Una investigación demuestra que vivir situaciones traumáticas en la
infancia cambia la fisiología del cerebro y predispone a conductas violentas.
Traumas
en la niñez cambian cerebro y predisponen a una personalidad impulsiva
El
cerebro queda programado para no activar zonas que inhiben violencia y
sobreactivar la de los impulsos.
por
Cristina Espinoza
Los
golpes reiterados, el abuso, la violencia sicológica, el abandono o la muerte
de un ser querido tienen una cosa en común: producen miedo en los niños.
Cuando
esas situaciones se repiten, pueden transformarse en traumas, los que han sido
vinculados con la agresividad en la adultez.
De
hecho, no son pocos los casos de personas violentas que tienen antecedentes de
infancias adversas. Sin embargo, ningún estudio había podido encontrar un
vínculo neurológico directo, hasta ahora.
Una
investigación de la Escuela Politécnica Federal de Lausanne (EPFL), en Suiza,
demostró que el trauma en la infancia no sólo produce sufrimiento sicológico,
sino que provoca cambios a nivel cerebral, los que están relacionados con la
conducta agresiva impulsiva en el futuro.
El
estudio, realizado en ratas y comparado con resultados previos en humanos,
muestra diferencias en la estructura y funcionamiento del cerebro de quienes
vivieron un trauma en la niñez y quienes no.
Al
enfrentarse a situaciones estresantes, una persona que ha tenido una infancia
normal reacciona activando en su cerebro la corteza orbitofrontal, encargada de
inhibir las reacciones agresivas. Pero en las pruebas en animales, los expertos
vieron que en aquellos que habían sido expuestos a situaciones traumáticas, esa
zona casi no funcionaba.
En
cambio, la amígdala, vinculada a las reacciones emocionales y más impulsivas,
se sobreactivaba.

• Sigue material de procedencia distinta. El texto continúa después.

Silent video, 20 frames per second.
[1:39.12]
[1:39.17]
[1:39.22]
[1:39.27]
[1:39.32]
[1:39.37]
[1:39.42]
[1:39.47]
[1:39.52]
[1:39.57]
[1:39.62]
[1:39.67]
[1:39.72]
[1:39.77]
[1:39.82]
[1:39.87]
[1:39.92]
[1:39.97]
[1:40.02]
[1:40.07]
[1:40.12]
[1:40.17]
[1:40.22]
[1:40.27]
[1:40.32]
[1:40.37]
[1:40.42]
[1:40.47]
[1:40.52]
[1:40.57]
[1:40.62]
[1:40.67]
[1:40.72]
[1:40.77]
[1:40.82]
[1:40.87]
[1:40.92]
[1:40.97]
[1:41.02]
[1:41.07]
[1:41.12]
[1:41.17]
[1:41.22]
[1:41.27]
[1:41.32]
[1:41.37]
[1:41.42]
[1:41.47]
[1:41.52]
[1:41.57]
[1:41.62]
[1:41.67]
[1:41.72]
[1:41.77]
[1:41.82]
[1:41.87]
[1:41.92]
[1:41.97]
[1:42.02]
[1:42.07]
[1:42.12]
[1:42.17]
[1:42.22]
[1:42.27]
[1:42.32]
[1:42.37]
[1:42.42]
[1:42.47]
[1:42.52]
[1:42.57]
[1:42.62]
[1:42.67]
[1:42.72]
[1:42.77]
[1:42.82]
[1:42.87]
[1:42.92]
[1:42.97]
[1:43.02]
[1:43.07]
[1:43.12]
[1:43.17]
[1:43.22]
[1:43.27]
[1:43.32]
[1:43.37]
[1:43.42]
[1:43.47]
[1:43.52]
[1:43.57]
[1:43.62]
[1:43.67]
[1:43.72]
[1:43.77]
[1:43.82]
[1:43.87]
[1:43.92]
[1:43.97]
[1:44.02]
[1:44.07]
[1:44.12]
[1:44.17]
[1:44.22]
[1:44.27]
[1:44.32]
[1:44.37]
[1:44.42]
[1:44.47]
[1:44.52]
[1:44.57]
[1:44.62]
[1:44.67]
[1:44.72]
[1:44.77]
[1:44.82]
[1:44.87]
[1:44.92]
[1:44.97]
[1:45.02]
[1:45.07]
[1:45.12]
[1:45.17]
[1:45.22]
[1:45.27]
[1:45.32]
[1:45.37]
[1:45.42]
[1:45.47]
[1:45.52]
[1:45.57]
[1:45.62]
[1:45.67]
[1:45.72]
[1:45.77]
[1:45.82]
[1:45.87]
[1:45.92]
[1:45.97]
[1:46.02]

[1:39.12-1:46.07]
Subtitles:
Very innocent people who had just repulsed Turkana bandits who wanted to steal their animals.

Luego, los expertos compararon sus resultados con escáneres
de personas adultas con rasgos agresivos: ambas zonas cerebrales funcionaban
igual que las de las ratas.
“No
esperábamos encontrar este nivel de similitud”, dijo Carmen Sandi, líder del
Laboratorio de Comportamiento Genético de la EPFL.
Sandi
explicó a La Tercera que los resultados de su estudio “demuestran que la exposición
al estrés durante los primeros años de vida conduce a un aumento de los
comportamientos agresivos y también a alteraciones en la actividad cerebral”, y
que esos cambios en este órgano “ya se ven en la adolescencia, según nuestros
estudios en curso”, dice.
Huellas
en el cerebro
Este
trabajo no sólo es el primero en vincular biológicamente el trauma infantil con
la conducta agresiva en la adultez. También es el primero en mostrar una
programación epigenética a largo plazo.
Esto
quiere decir que un factor medioambiental, como el estrés intenso en la niñez,
es capaz de alterar genes y programar el cerebro de un individuo para
predisponerlo a una mayor impulsividad en su etapa adulta.
Para
probarlo, los expertos, además, analizaron qué pasaba con el gen llamado MAOA,
asociado a la agresión patológica. “Lo que mostramos en nuestro estudio es que,
independientemente de los antecedentes genéticos de un individuo, un trauma en
la vida temprana puede por sí solo afectar los niveles de expresión de esta molécula
en el cerebro”.
De
hecho, las ratas sometidas a estrés vieron alterada la expresión del gen, el
cual aumentó en la corteza prefrontal. Los investigadores probaron que un
tratamiento farmacológico podría ayudar.
Se
trata de un inhibidor del gen MAOA, en este caso un antidepresivo, que revirtió
el aumento de la agresividad, por lo que el equipo explorará nuevos
tratamientos para revertir los cambios físicos en el cerebro.
“Pese
a eso, creemos que, de todas formas, cualquier tratamiento farmacológico dado a
los seres humanos necesita ser combinado con una terapia cognitiva adecuada. En
nuestra opinión, estos fármacos podrían ser capaces de abrir oportunidades para
el aprendizaje y la plasticidad en el cerebro y, por lo tanto, volver a
programar los comportamientos (y las funciones cerebrales) que fueron dañados
por la exposición temprana al trauma”.